他倾过来身子,压低声音道:“您也知道,这事小人做不得主,长安那边来人,这事就中止了。”
陈思说得遮遮掩掩,但杜河很快明白。
长孙无忌施压了。
他虽然暂隐,可皇帝信任还在,长孙家在地方,还有很大势力。而且谁都清楚,皇帝会再起用他。
党仁弘封疆大吏,也不敢得罪他。
“这样啊。”
杜河眉头微皱,他拉几个大商下水,并不是图钱财。
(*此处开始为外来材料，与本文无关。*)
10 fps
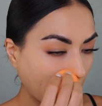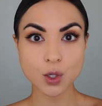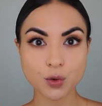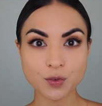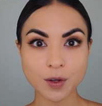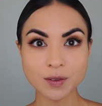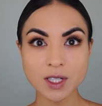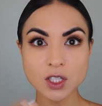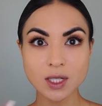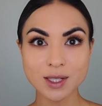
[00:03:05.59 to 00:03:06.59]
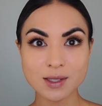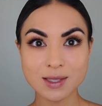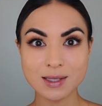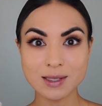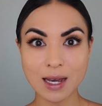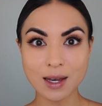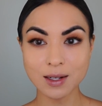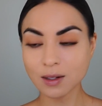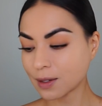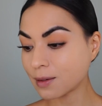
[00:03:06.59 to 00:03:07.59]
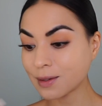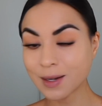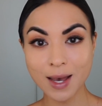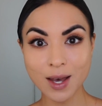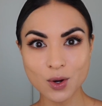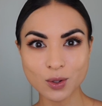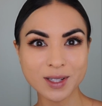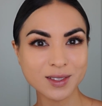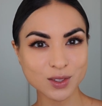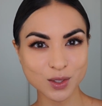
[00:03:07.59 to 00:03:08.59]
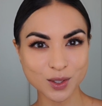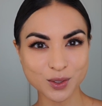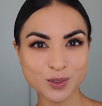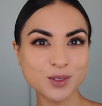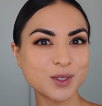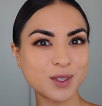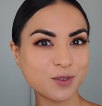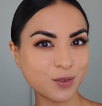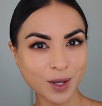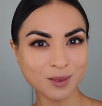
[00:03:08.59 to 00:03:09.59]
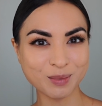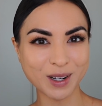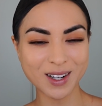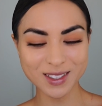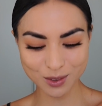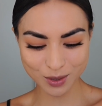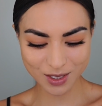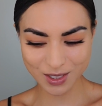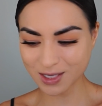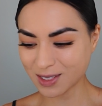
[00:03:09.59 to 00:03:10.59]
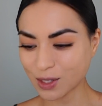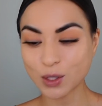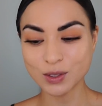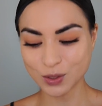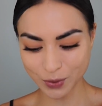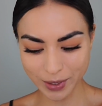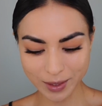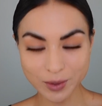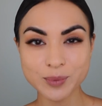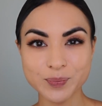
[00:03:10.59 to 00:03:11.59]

So foundation is done. Now let's go to the fun part, which is the contouring.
而是他们背后的关系,这会省下很多事。
何况商会投钱,也需要理由掩盖。
“李原也是这意思?”
“应该不是,李掌柜有徐王啊。”
杜河微微一笑,看穿他在撒谎。
这家伙真奸诈,生怕人多自己不答应,准备自己先溜,死道友不死贫道。